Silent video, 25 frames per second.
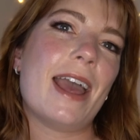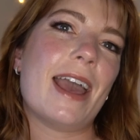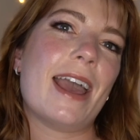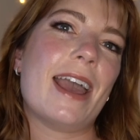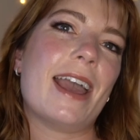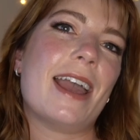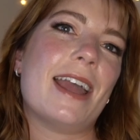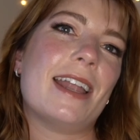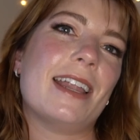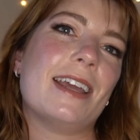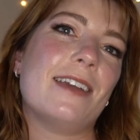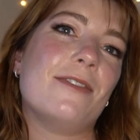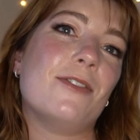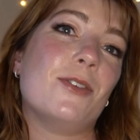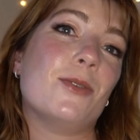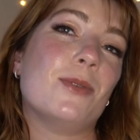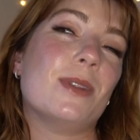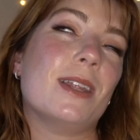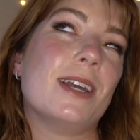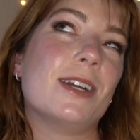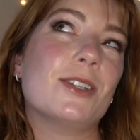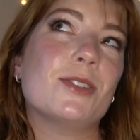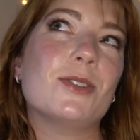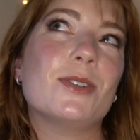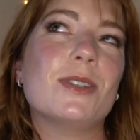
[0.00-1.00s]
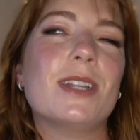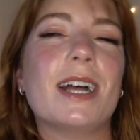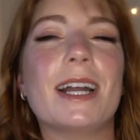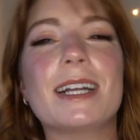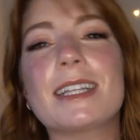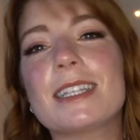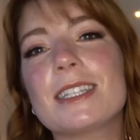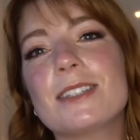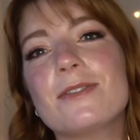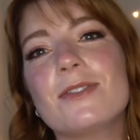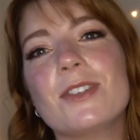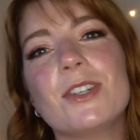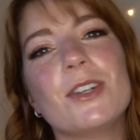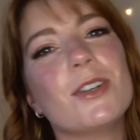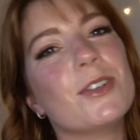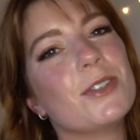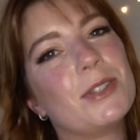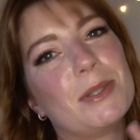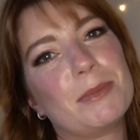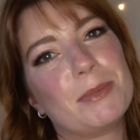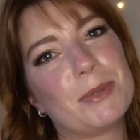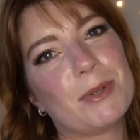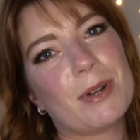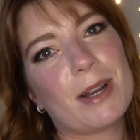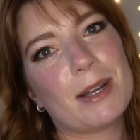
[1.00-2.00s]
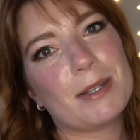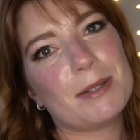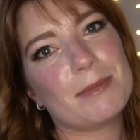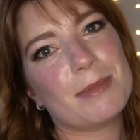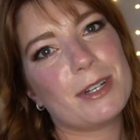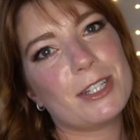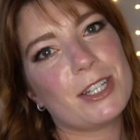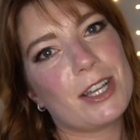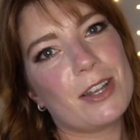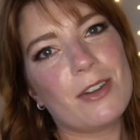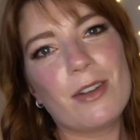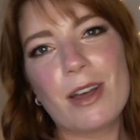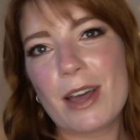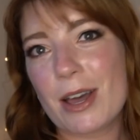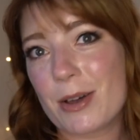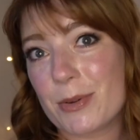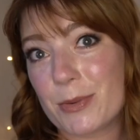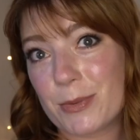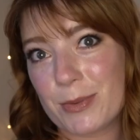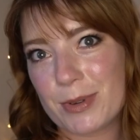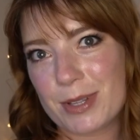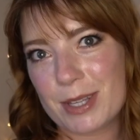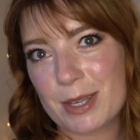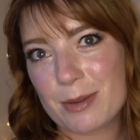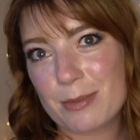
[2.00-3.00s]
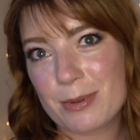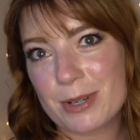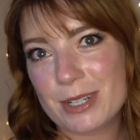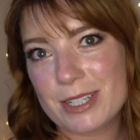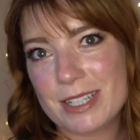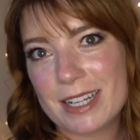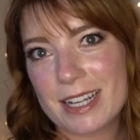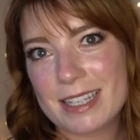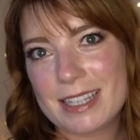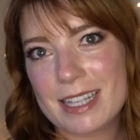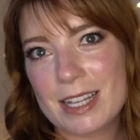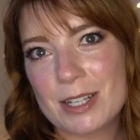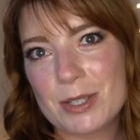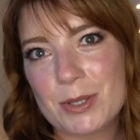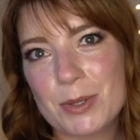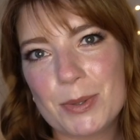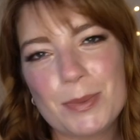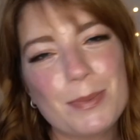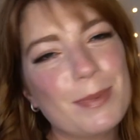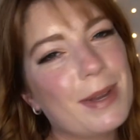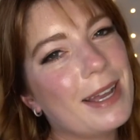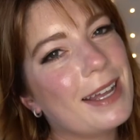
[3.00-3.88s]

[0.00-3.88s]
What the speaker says: And if you would like to like this video or subscribe to my channel, I would really appreciate that too.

+++

## What is expected
All lines that contain the word "video" should be copied from the listing.

## Problem solution
Silent video, 25 frames per second.
What the speaker says: And if you would like to like this video or subscribe to my channel, I would really appreciate that too.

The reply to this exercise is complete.